One of the best ways of dealing with cement dust is to make sure the surroundings are well ventilated by either isolating the construction site from civilian communities, bringing local exhaust ventilation shrouds or outfitting the workers with basic respiratory protection gear.
The demands of physical labor
While working with concrete has steadily moved towards machinery, there’s still a necessary human element to most of the concrete work. Oftentimes, mixing, pouring, and setting requires human touch to account for minute details that machines can’t see. This puts the worker at risk as well.
Improper ergonomics are often the least-discussed but extremely debilitating conditions concrete workers face. That is why proper physical exercise, such as stretching before and after a day on the job, is good practice. Not only does it prevent long-term issues such as spinal injury from developing; it also allows short-term recovery from strenuous work.

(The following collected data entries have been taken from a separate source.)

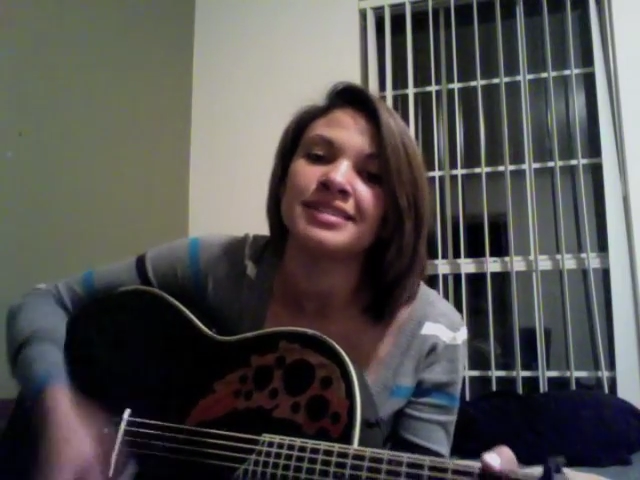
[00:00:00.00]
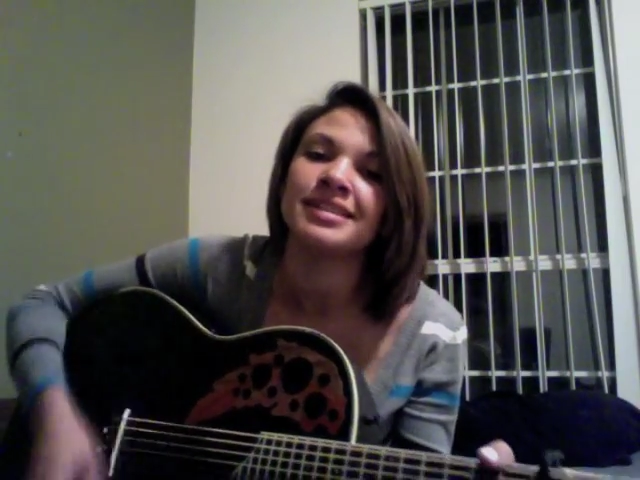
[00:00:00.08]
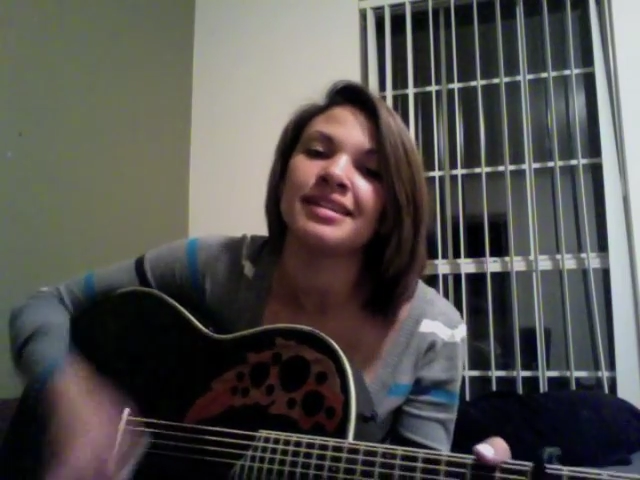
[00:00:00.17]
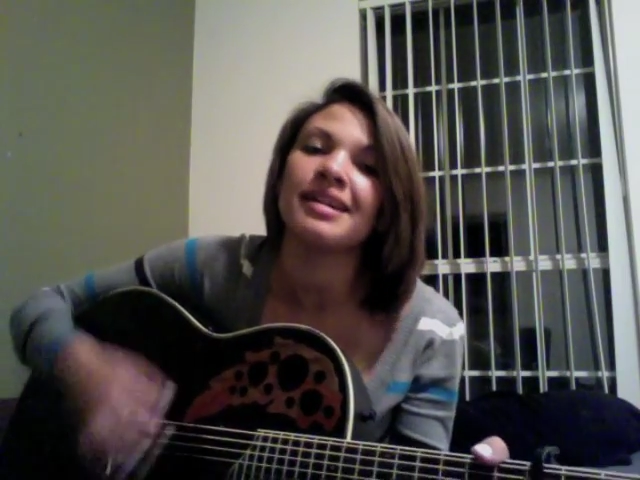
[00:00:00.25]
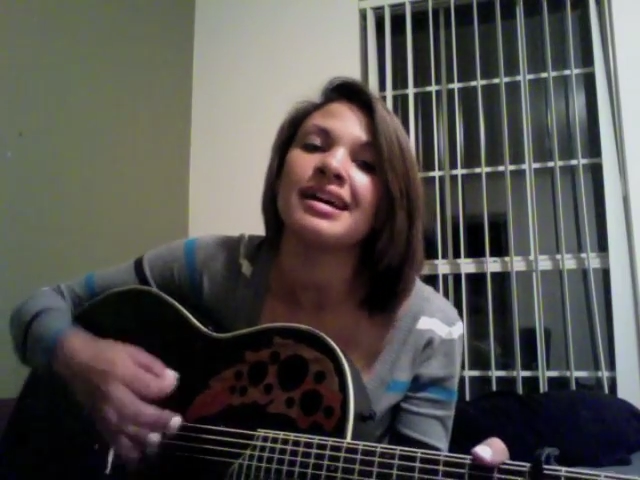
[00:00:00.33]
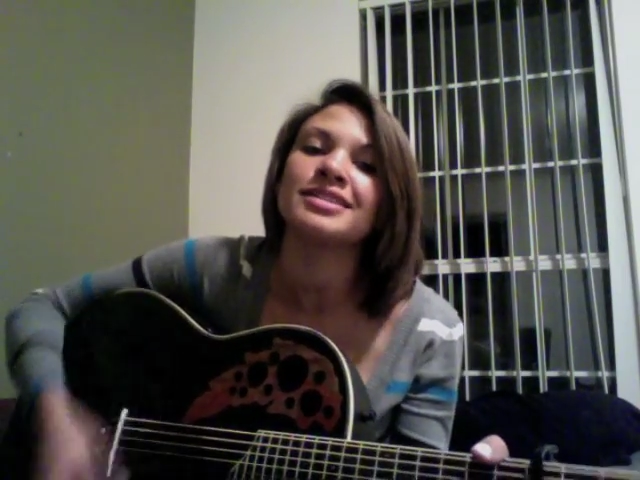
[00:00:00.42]

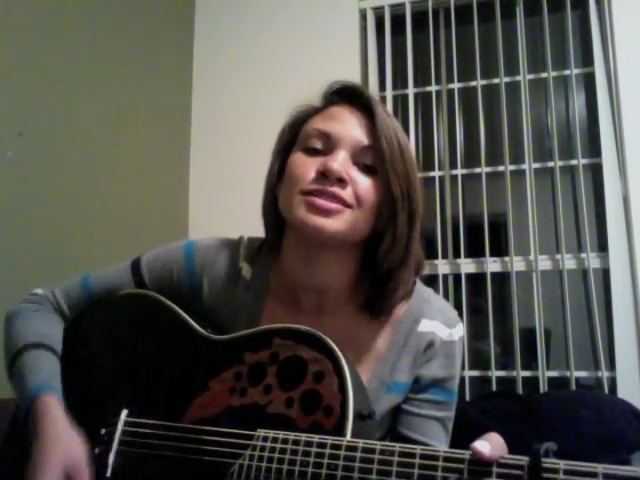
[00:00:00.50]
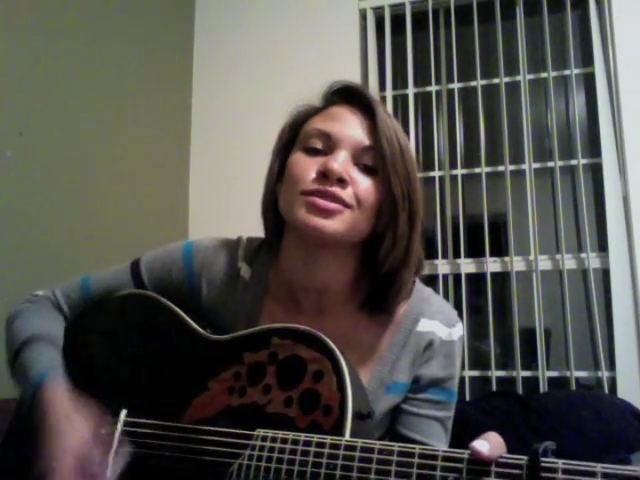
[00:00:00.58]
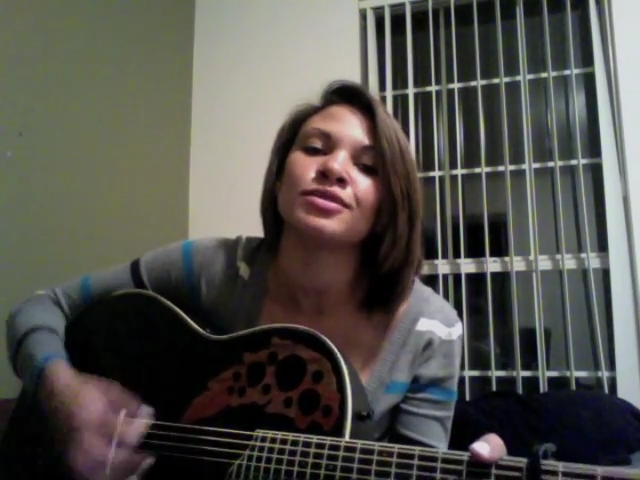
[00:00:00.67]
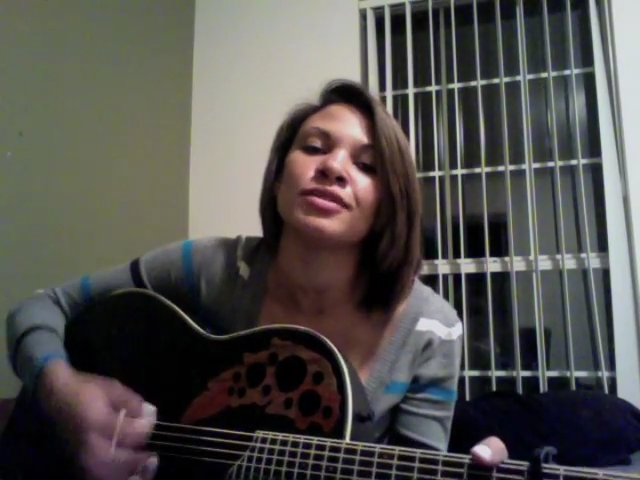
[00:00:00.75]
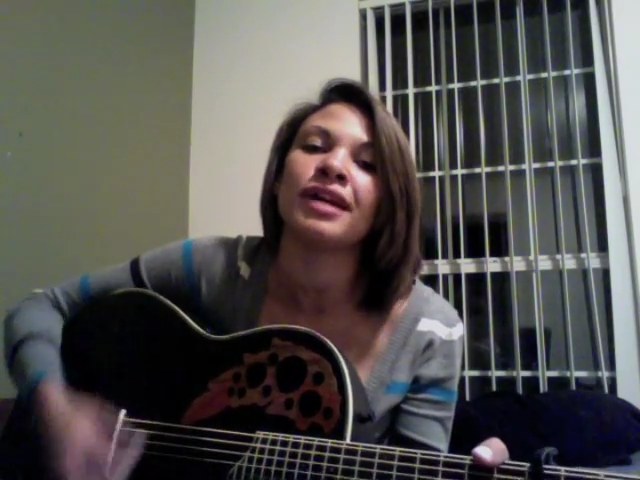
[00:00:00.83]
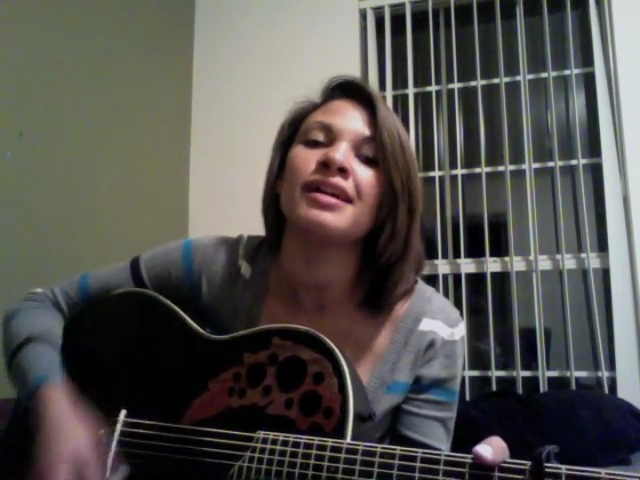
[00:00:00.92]
just
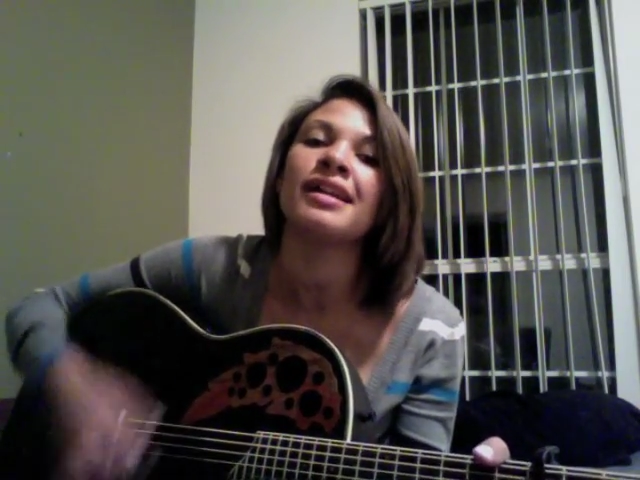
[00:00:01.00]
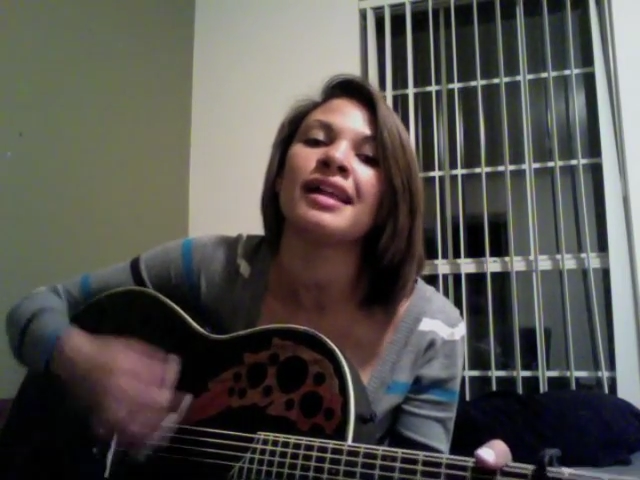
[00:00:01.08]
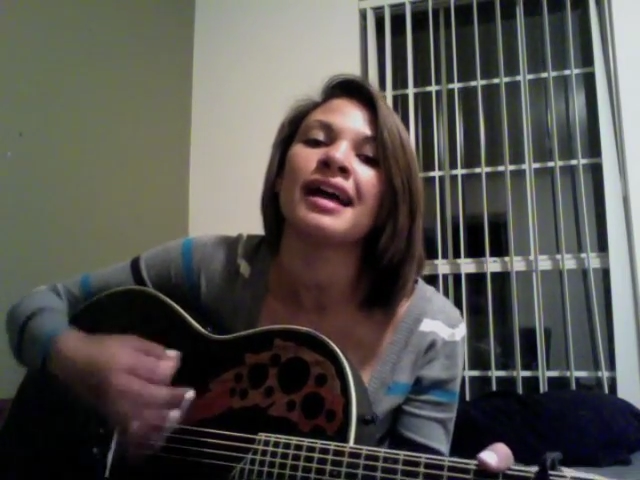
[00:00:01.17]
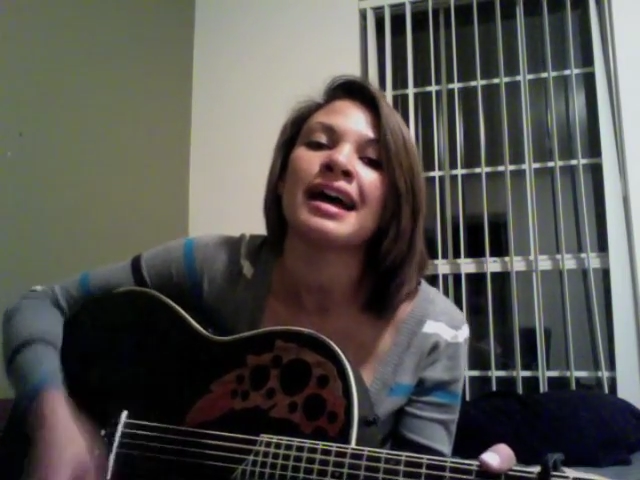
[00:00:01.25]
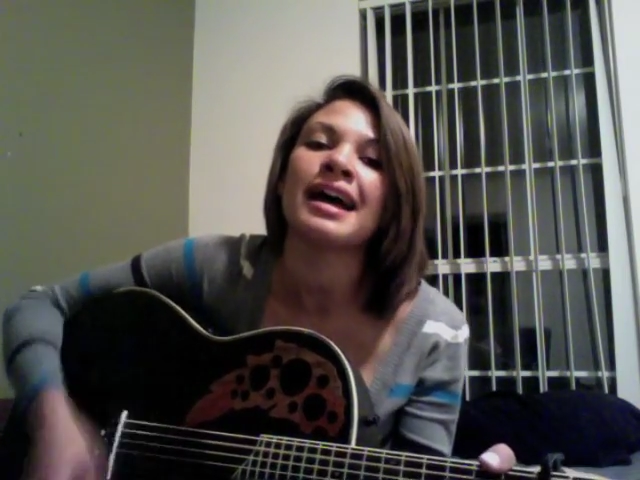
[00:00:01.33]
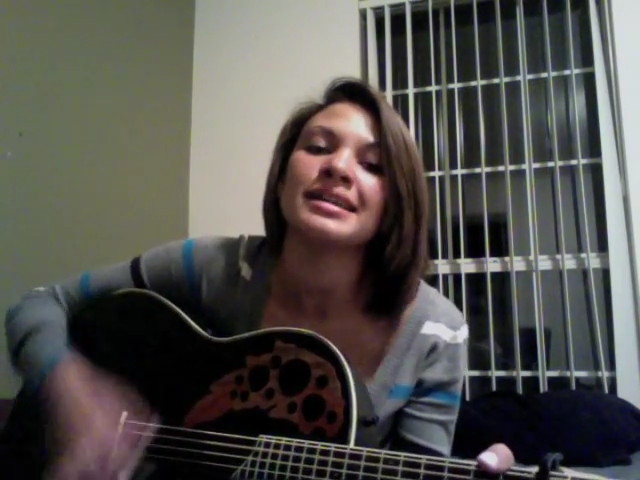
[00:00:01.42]

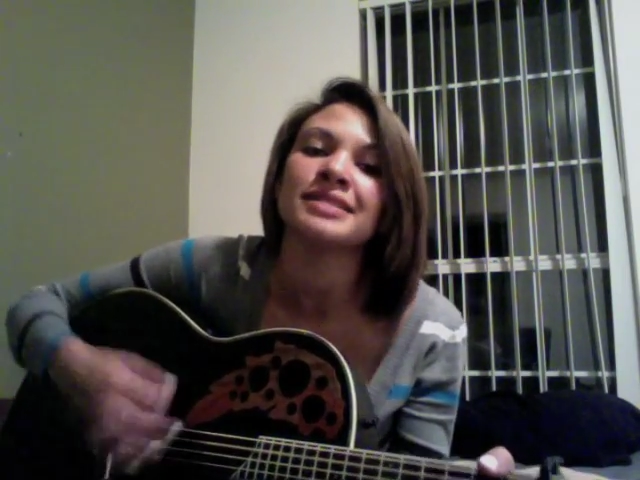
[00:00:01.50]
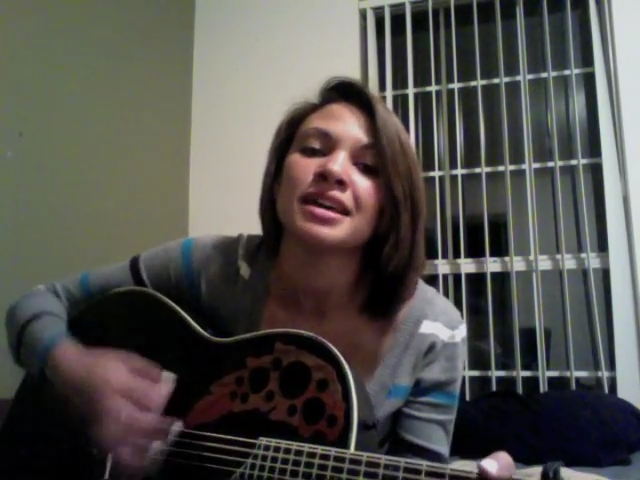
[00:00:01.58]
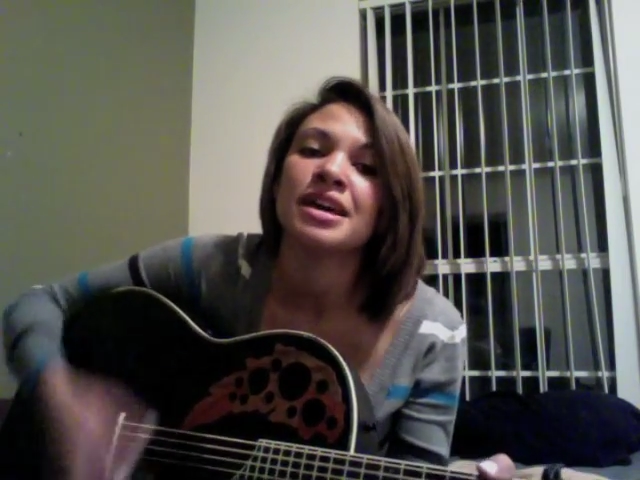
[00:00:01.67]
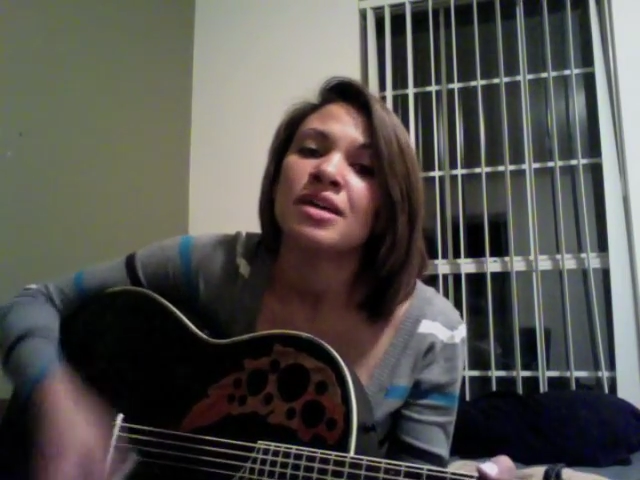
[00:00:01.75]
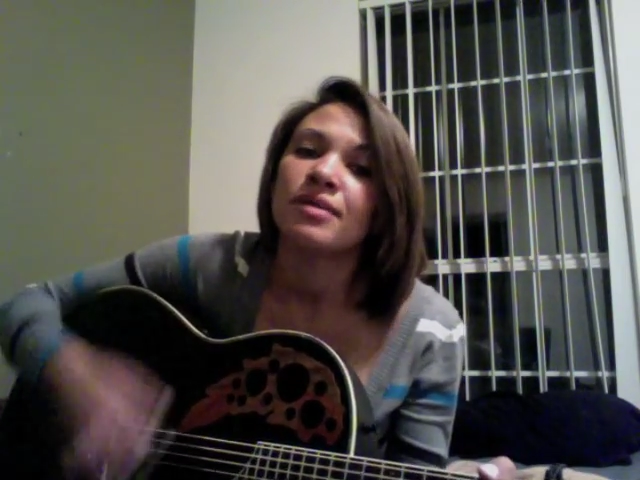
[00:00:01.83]
realized.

Due to most concrete projects taking place outdoors (either because of the nature of the project or the previously discussed concerns with ventilation), workers are often at the whims of the elements when it comes to their jobs. Extreme cold and extreme heat come with their own sets of issues that will affect the workers and the concrete that they’re working with.
Scheduling construction work is often something that should be discussed between the foremen and the managers, or alternatively, the contracting company and their client. Doing this can help avoid future legal claims or litigation due to neglect, and can contribute to a better, healthier, and safer working environment.
Working with concrete has become more common these days, but employers and employees alike should be aware of the dangers of working with this material. With proper preparation and supervision, it is possible to complete a project on time without any negative consequences for the building or the people working on it.